Plant sold off piecemeal at auction

By Holly Jessen | November 15, 2010
Posted Nov. 16, 2010

Only the anaerobic digester will be completed and operated at the site of the former Renova Energy ethanol plant in Heyburn, Idaho. Everything else, from ethanol plant equipment to office furniture, was sold off piece by piece at auction Nov. 10.

The goal had been to find a buyer to purchase the plant and get it up and running, but that didn't happen. "There were lots of potential purchasers but nobody could ever come up with the money," said James Macdonald, attorney for the liquidating trustee.
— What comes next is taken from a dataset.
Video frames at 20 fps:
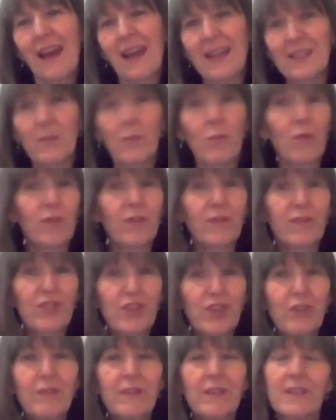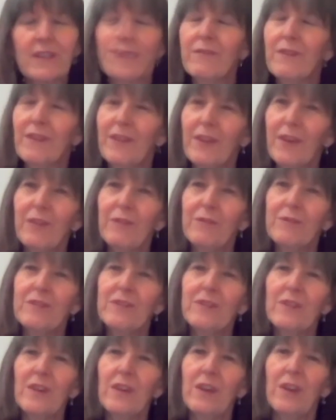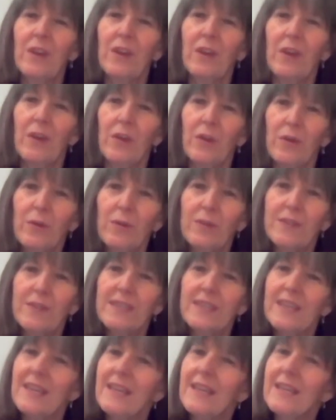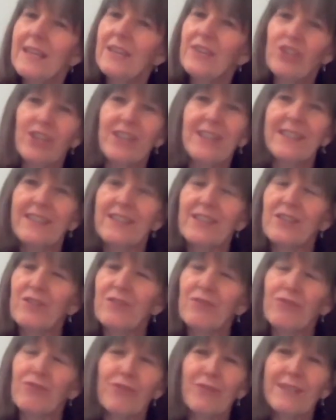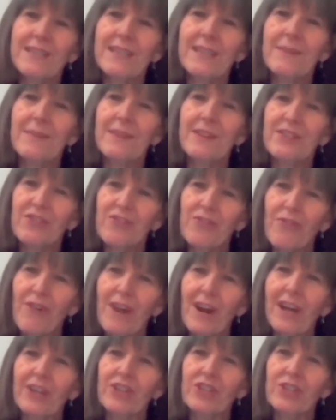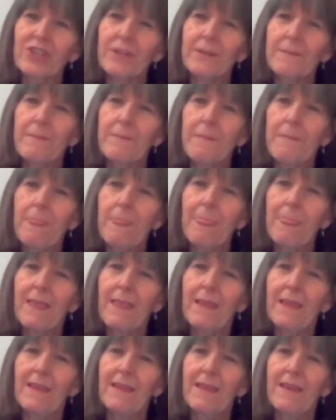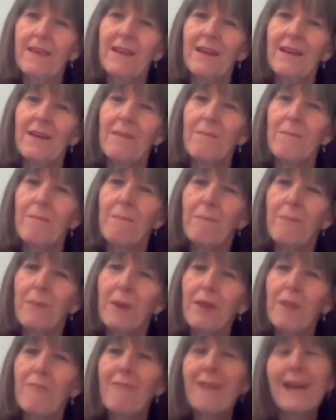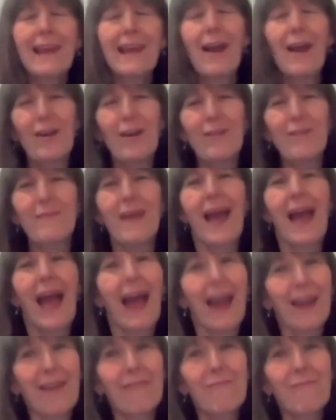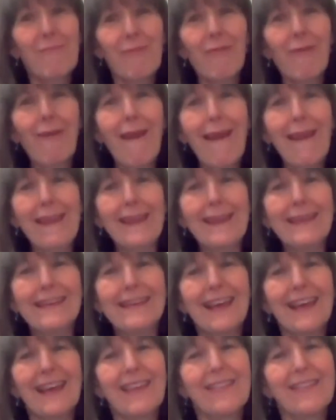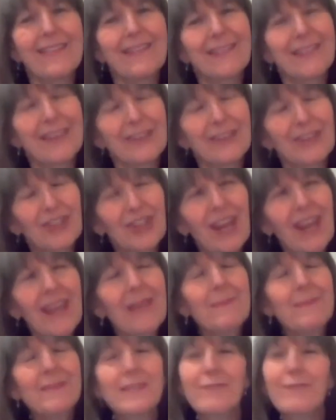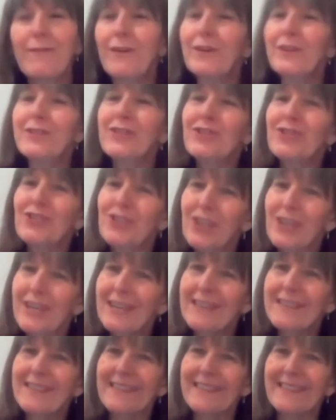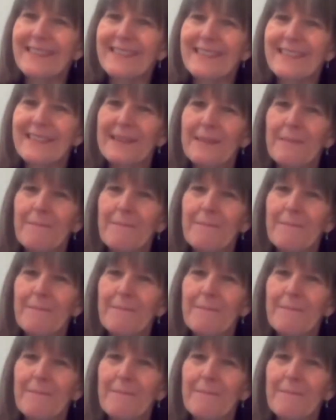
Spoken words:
as it was for Judas, for those who see Jesus, who treat him as trash. But I really hope, and I've prayed, that James finds Jesus.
Construction on Renova Energy Idaho LLC, a 20 MMgy plant, was suspended in late 2007 after the project's price tag reportedly grew from $45 million to $60 million. Renova Energy Inc., the ethanol plant's former parent company, filed for Chapter 11 bankruptcy in 2008. Renova Energy, an ethanol marketer, and Wyoming Ethanol LLC, a 12 Mmgy ethanol plant owned by Renova, emerged from bankruptcy and are operating today, according to Terry Oldfield, CEO of Renova Energy/Wyoming Ethanol.
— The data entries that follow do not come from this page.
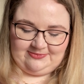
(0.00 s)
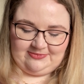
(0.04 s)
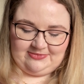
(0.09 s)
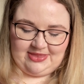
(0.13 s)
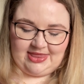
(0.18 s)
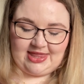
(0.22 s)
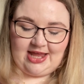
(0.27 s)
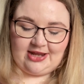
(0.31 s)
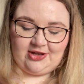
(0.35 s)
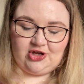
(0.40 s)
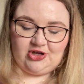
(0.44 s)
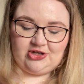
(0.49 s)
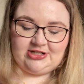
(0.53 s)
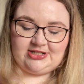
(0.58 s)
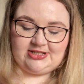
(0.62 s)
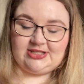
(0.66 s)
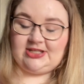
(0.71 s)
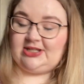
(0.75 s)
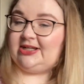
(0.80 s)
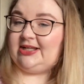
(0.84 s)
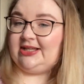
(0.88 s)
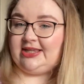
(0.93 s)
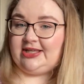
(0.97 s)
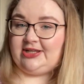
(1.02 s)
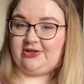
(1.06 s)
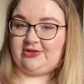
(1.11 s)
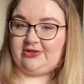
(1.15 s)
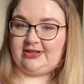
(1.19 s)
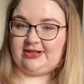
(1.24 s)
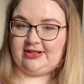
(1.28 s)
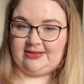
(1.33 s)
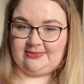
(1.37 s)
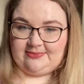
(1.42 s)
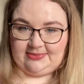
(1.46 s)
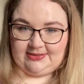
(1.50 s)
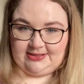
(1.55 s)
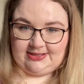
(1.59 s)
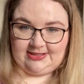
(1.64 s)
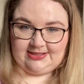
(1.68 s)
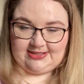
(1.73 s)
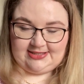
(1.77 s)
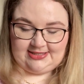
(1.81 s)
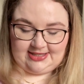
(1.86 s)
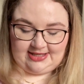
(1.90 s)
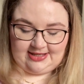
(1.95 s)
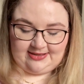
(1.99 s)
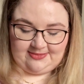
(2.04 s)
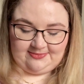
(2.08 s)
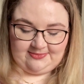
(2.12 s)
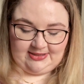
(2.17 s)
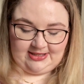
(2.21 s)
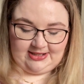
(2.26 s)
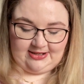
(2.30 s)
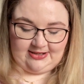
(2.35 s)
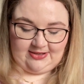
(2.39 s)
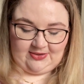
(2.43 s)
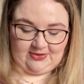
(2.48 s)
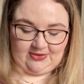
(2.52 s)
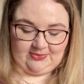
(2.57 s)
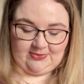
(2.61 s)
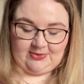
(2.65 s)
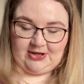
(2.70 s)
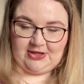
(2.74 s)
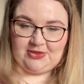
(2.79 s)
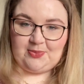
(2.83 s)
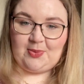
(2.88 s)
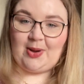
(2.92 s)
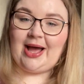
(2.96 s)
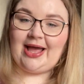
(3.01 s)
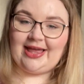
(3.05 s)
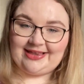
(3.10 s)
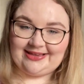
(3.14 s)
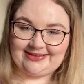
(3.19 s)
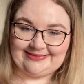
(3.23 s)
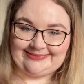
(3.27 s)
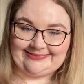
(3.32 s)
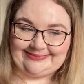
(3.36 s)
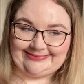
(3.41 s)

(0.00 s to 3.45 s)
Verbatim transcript: thank God it's got glitter in it because that made it all worthwhile.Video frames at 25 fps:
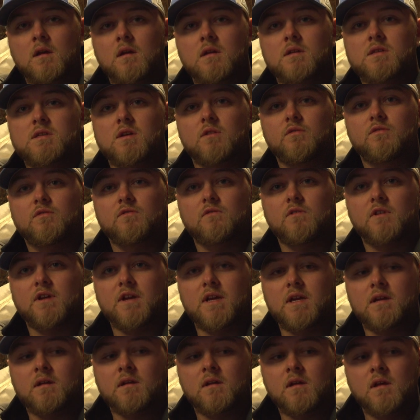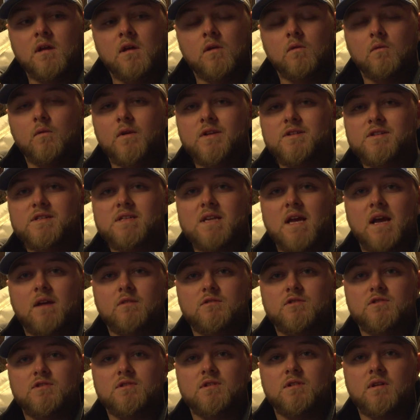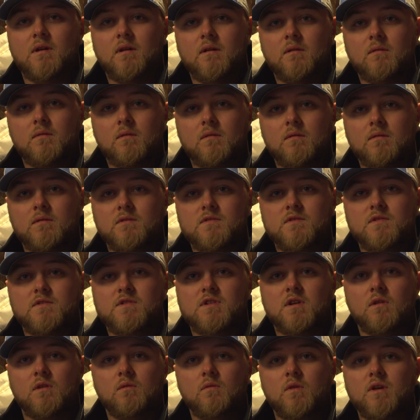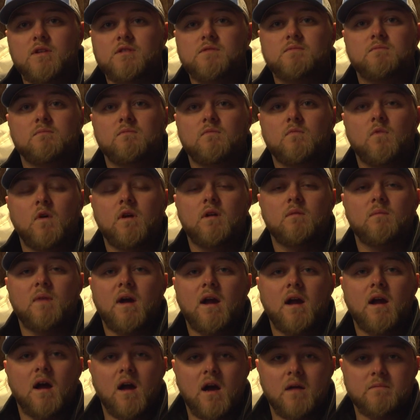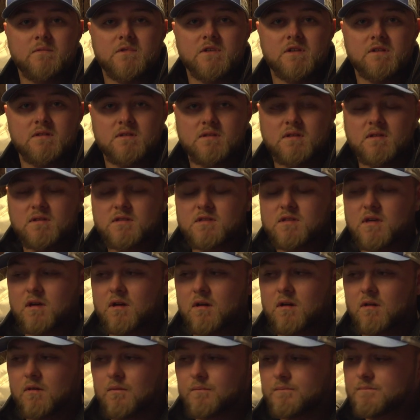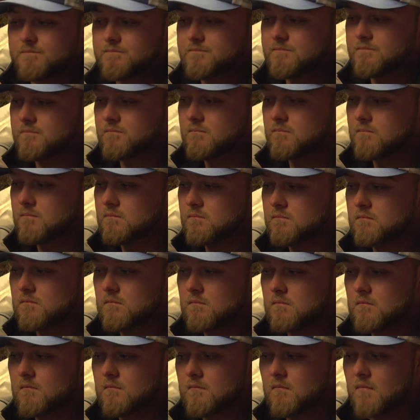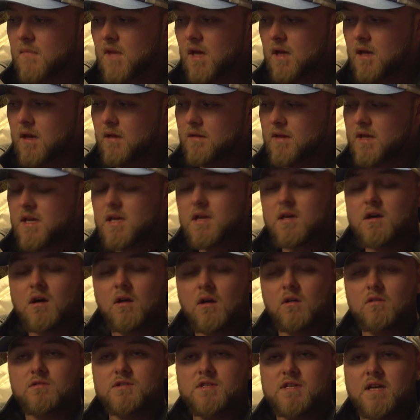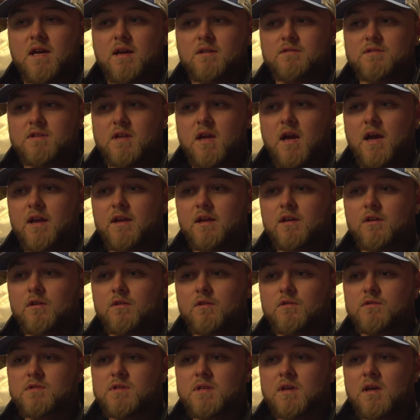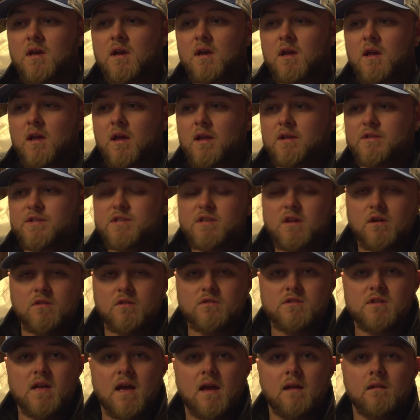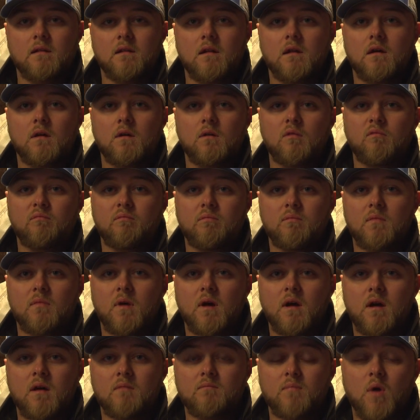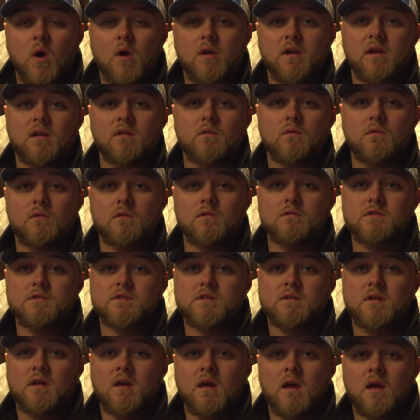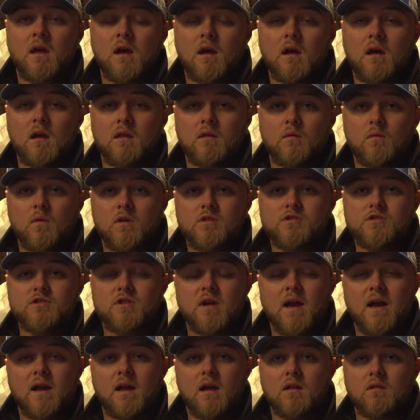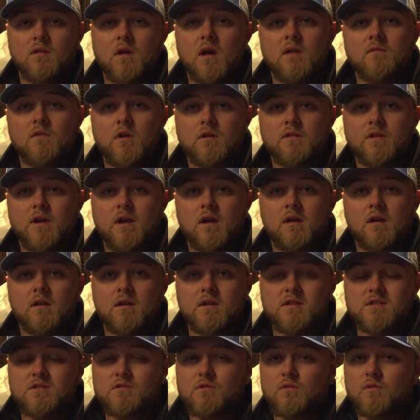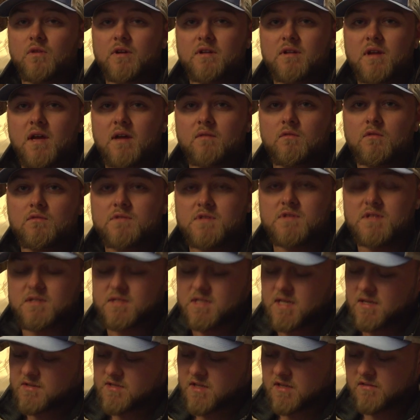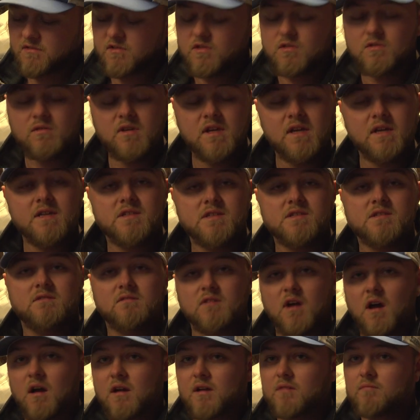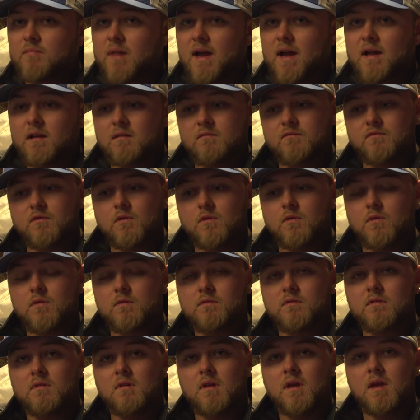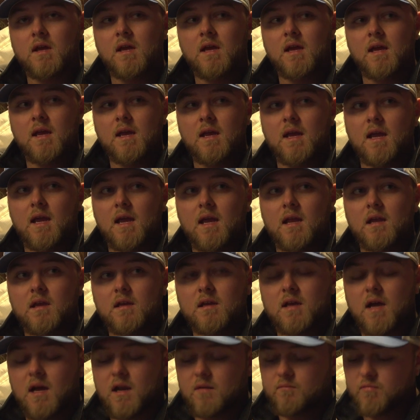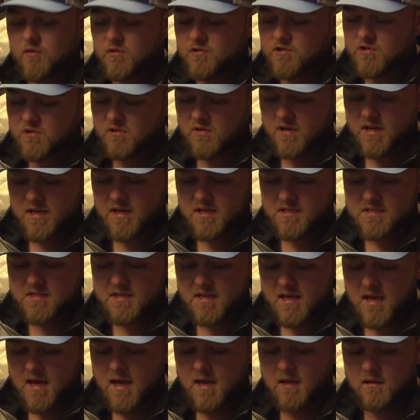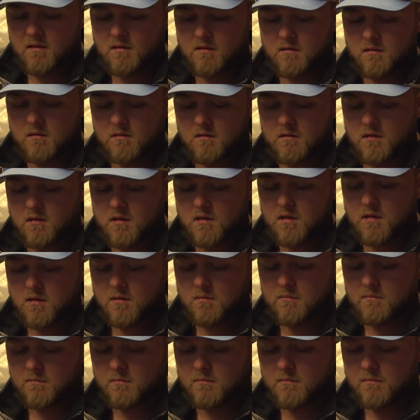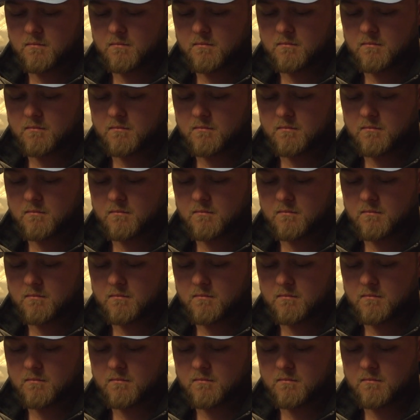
So three, which sounds should I? So which? What are my options? So uh, the e-caller sounds that I use it Snows Down Low uh, barking orders. Uh, the one track I love on there is Dueling Devils. It sounds like two geese talking back and forth, and it kind of portrays that um,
The partially constructed plant had 85 percent of the ethanol plant equipment on site. Only 10 percent of the equipment had been installed, meaning much of it was still packaged in crates. Some items sold for scrap value while others fetched a higher price. "[The centrifuges] actually sold at the original purchase price, amazingly," Macdonald said.

The anaerobic digester, which was 98 percent complete, was sold to a buyer who wants to operate it. Macdonald was unable to name the buyer and didn't know what the future operational plans were. "We're just trying to get it sold and get the highest return for creditors possible," he said.

Although the overall results of the auction haven't been calculated, the money won't go very far. "It's not going to result in any meaningful distribution to creditors," he said.

First in line for the money is a group of creditors that lent money to the estate to cover the costs of administration of the bankruptcy. Next to be paid are the taxes from Minidoka County and the city of Hayburn as well as land-lease payments owed to the city of Burley. Finally, the remaining money will be divided up among the creditors, depending on what they were owed.

NOTE: Sentence added in third paragraph to clarify that Renova Energy emerged from bankruptcy.